Among 34 patients (male patients=19; female patients=15), 69 tumours involving 38 eyes (right eye only=16 patients; left eye only=14 patients; and both eyes=four patients) were identified and they formed the basis of the present study (Table 1 ). The mean age at diagnosis was 59 years (range 39–91 years). Most of the patients (71%) had only one tumour, nine patients (26%) had up to 10 tumours, and only one patient had more than 10 tumours. Of the 69 tumours, about one-third (22 of 69) involved the lower eyelid and two-thirds (47 of 69) involved the upper eyelid. The tumours were predominantly (87%) near the eyelid margin and tended to be along the medial (36%) or lateral (32%) aspects (Figure 1). Almost all (97%) tumours were less than 10 mm in size with the vast majority (75%) of them less than 5 mm in maximal diameter. About one-third of all tumors were 1 mm or less in size. The mean tumour size was 4 mm. The tumours appeared as a clear cyst (90%) with brown pigmentation observed in only six tumors (9%). All tumors were excised completely without recurrence.
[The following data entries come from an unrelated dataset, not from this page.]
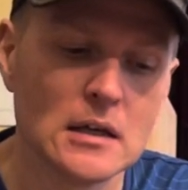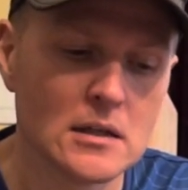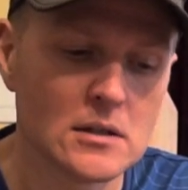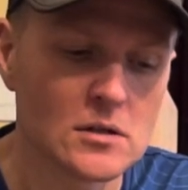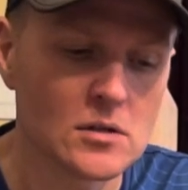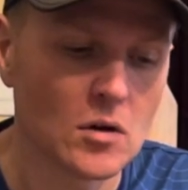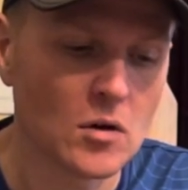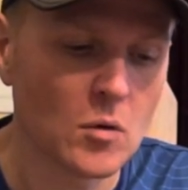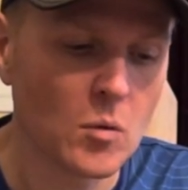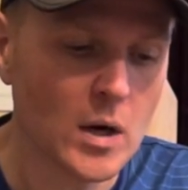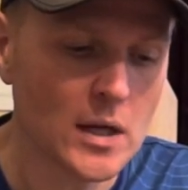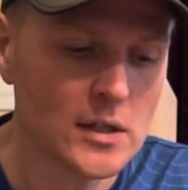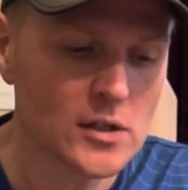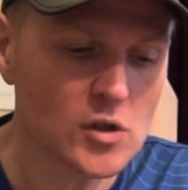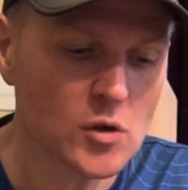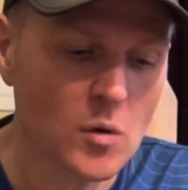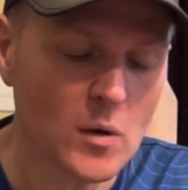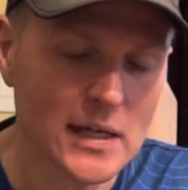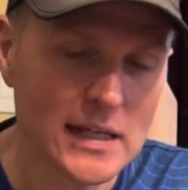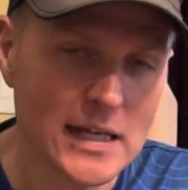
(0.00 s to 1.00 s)
So
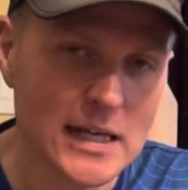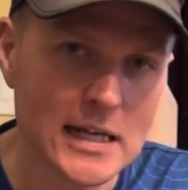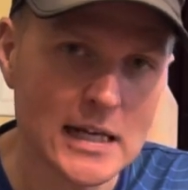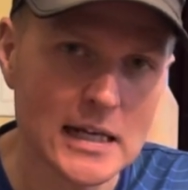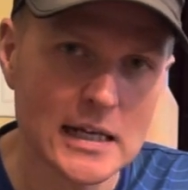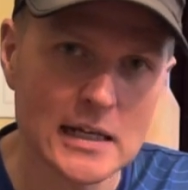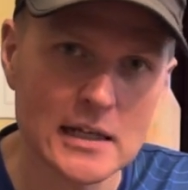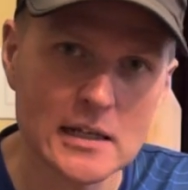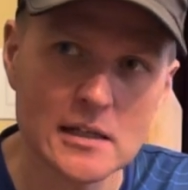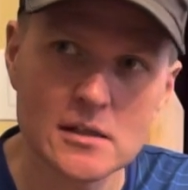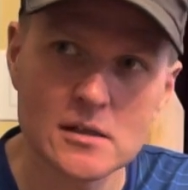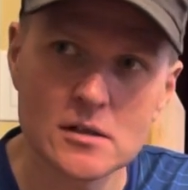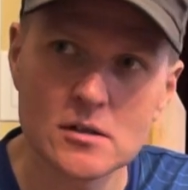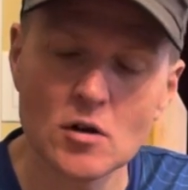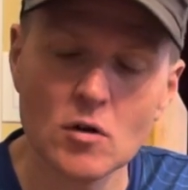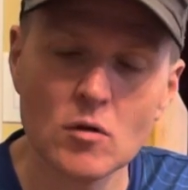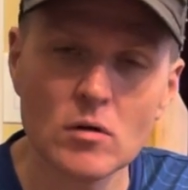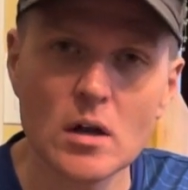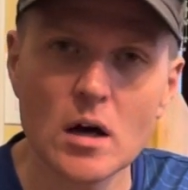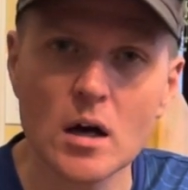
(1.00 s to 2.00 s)
120 is
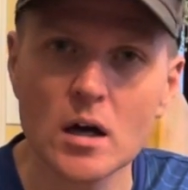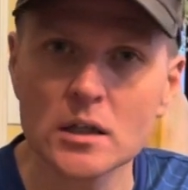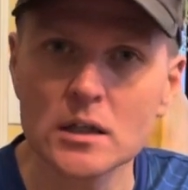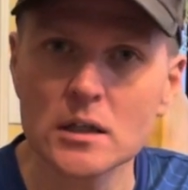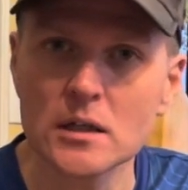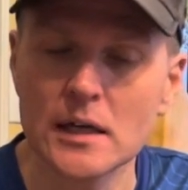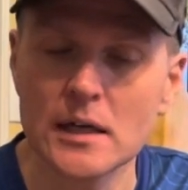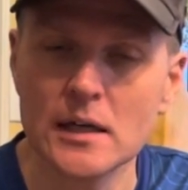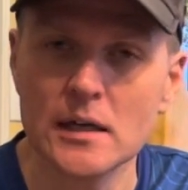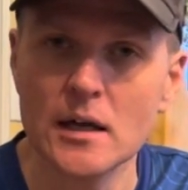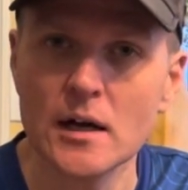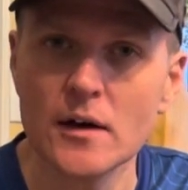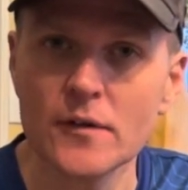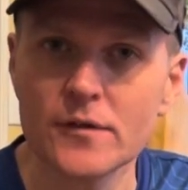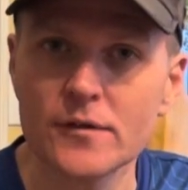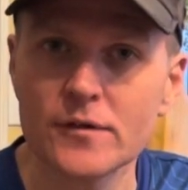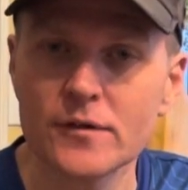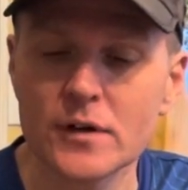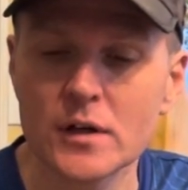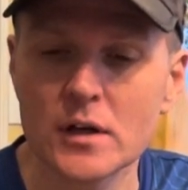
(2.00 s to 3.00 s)
no longer
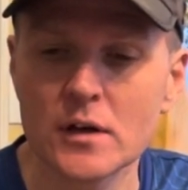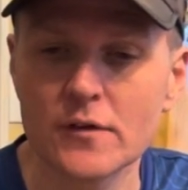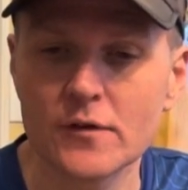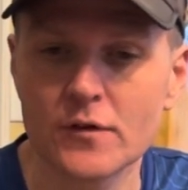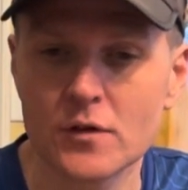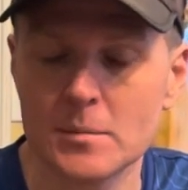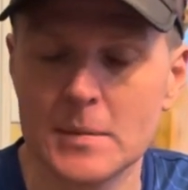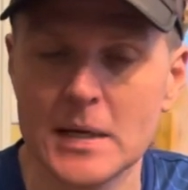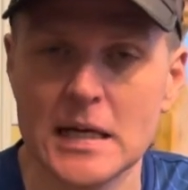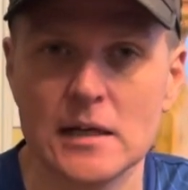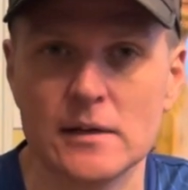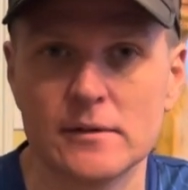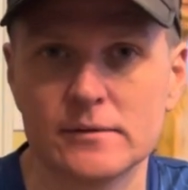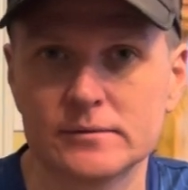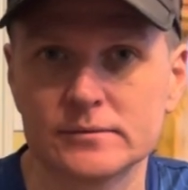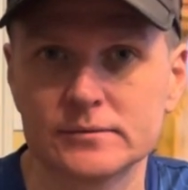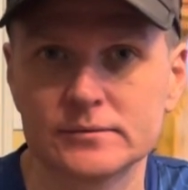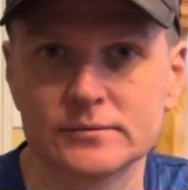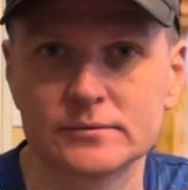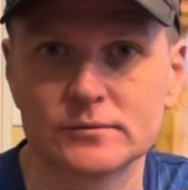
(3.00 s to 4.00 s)
enough for me,
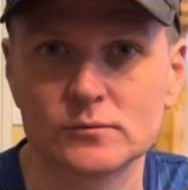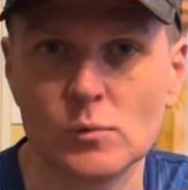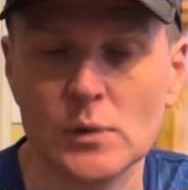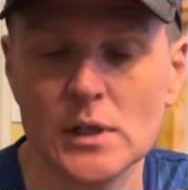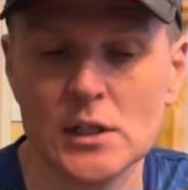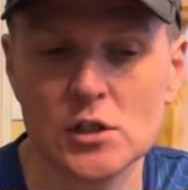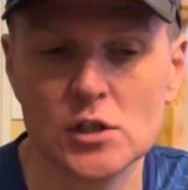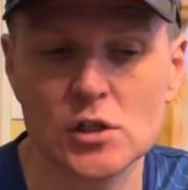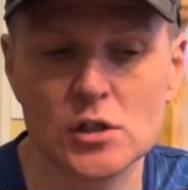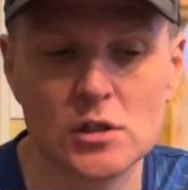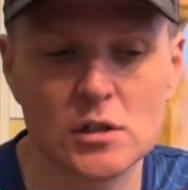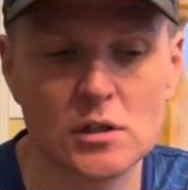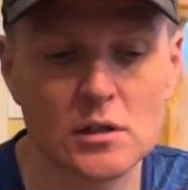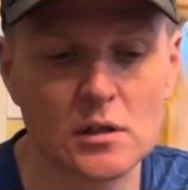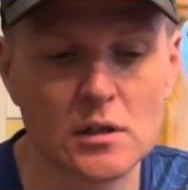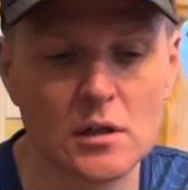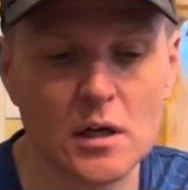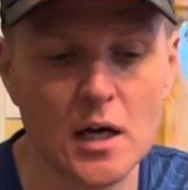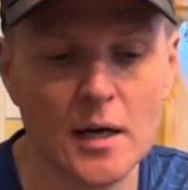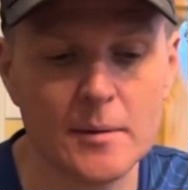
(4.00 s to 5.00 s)
which
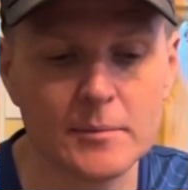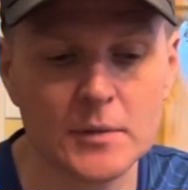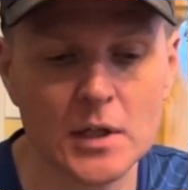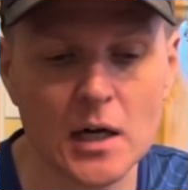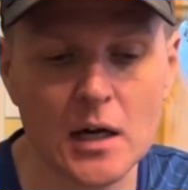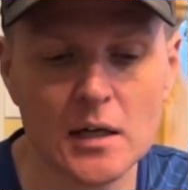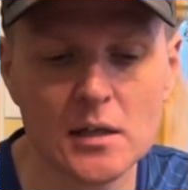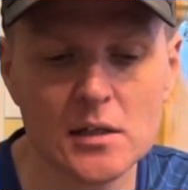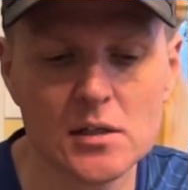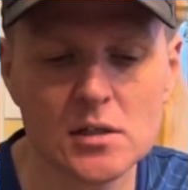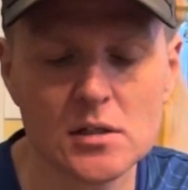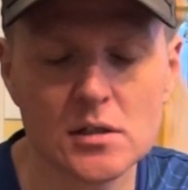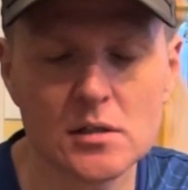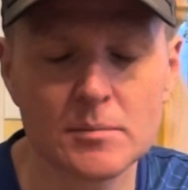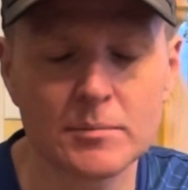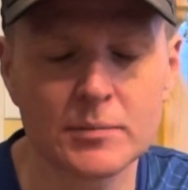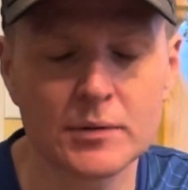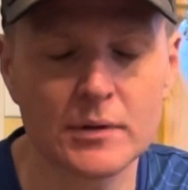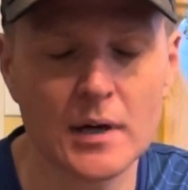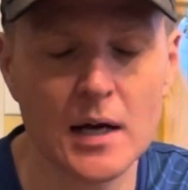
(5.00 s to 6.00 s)
I'm kind of
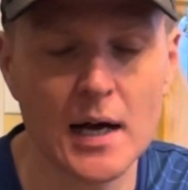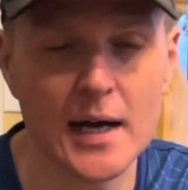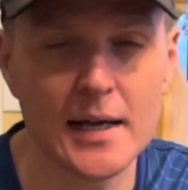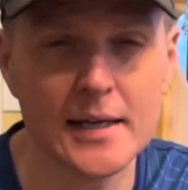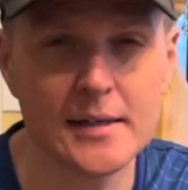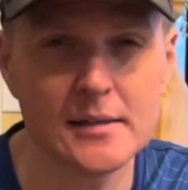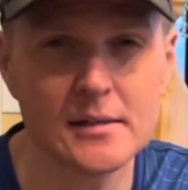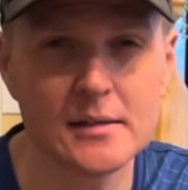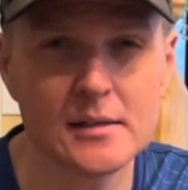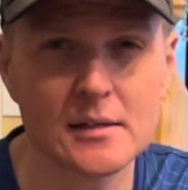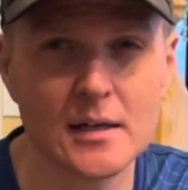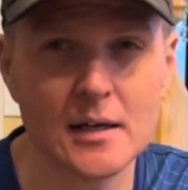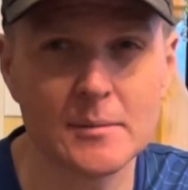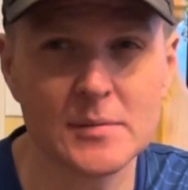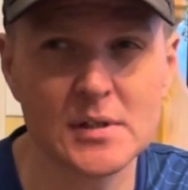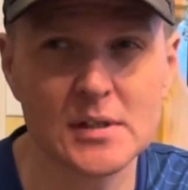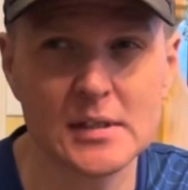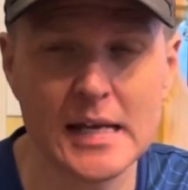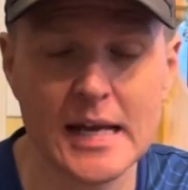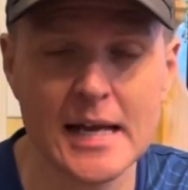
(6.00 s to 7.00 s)
surprised
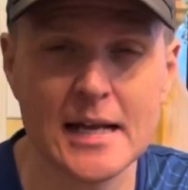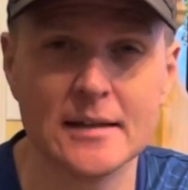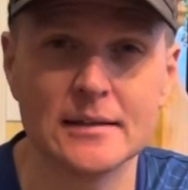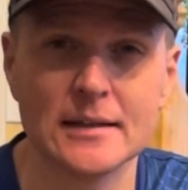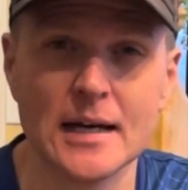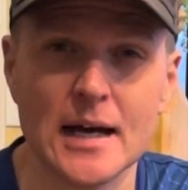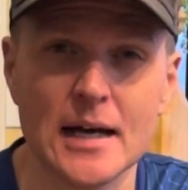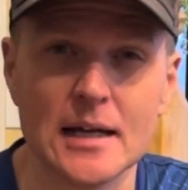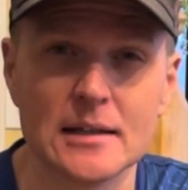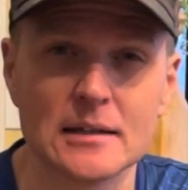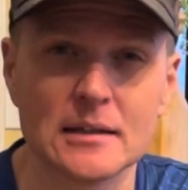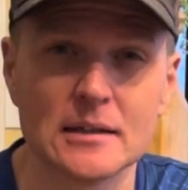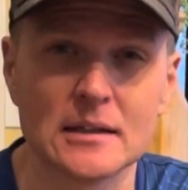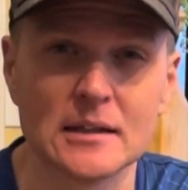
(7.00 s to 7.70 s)
I'm saying that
Table 1 Clinical findings in 34 patients with eccrine hidrocytoma of the eyelid
Figure 1
figure 1

(a) External photograph of eccrine hidrocystoma. Note the gap between the tumour and the eyelid margin. (b) Photomicrograph showing eccrine hidrocystoma. Note absence of papillary projections into the cavity (H&E low power). (c) The lining cuboidal epithelium is double layered and the cells lack decapitation (H&E, high power).


Benign adnexal lesions of the eyelids are much more frequent than the malignant lesions.8, 9 In a series of 864 eyelid lesions that were biopsied, 82% were benign.8 The frequency of eccrine hidrocystoma is not known. In a series of 130 sweat gland lesions of the eyelids seen at Armed Forces Institute of Pathology, Washington, DC, hidrocystoma represented 22% of all cases.10 A clinicopathological series of 55 sweat gland tumours involving the eyelids did not include any cases of eccrine hidrocytoma.7 Our series of 34 patients with eccrine hidrocystoma represents less than 5% of all eyelid biopsies performed during the study period.

The accuracy of clinically suspecting a malignant eyelid tumour is reported in the range of 90%.8, 9 However, no such figures are available when evaluating benign eyelid lesions. The differential diagnosis of eccrine hidrocystoma includes other cystic lesions of the eyelid such as follicular derived cysts, epidermal inclusion cyst, haemangioma, lymphangioma, apocrine hidrocystoma, and eccrine acrospiroma. Eccrine hidrocystoma can be differentiated clinically from the apocrine hidrocystoma (cyst of Moll)11 by the location of the tumour in relation to the eyelid margin. In contrast to apocrine hidrocystoma, the eccrine hidrocystoma does not involve the eyelid margin. This is due to the fact that the eccrine sweat glands are distributed throughout the eyelid skin and are not confined to the eyelid margin unlike the apocrine glands. In addition, the apocrine hidrocystoma tend to have bluish colour with yellow apical deposits.12

Our observations indicate that a typical eccrine hidrocystoma of the eyelid manifests in an adult as a solitary clear cystic lesion although cases with simultaneous bilateral involvement have also been reported.13 The tumour is usually located along the medial or lateral aspect of the eyelid. The eccrine hidrocystoma characteristically occurs close to but does not involve the eyelid margin. It is rare for eccrine hidrocystoma of the eyelid to be larger than 10 mm and on average they measure 4 mm in the largest dimension. These set of findings should help in the clinical recognition of eccrine hidrocystoma.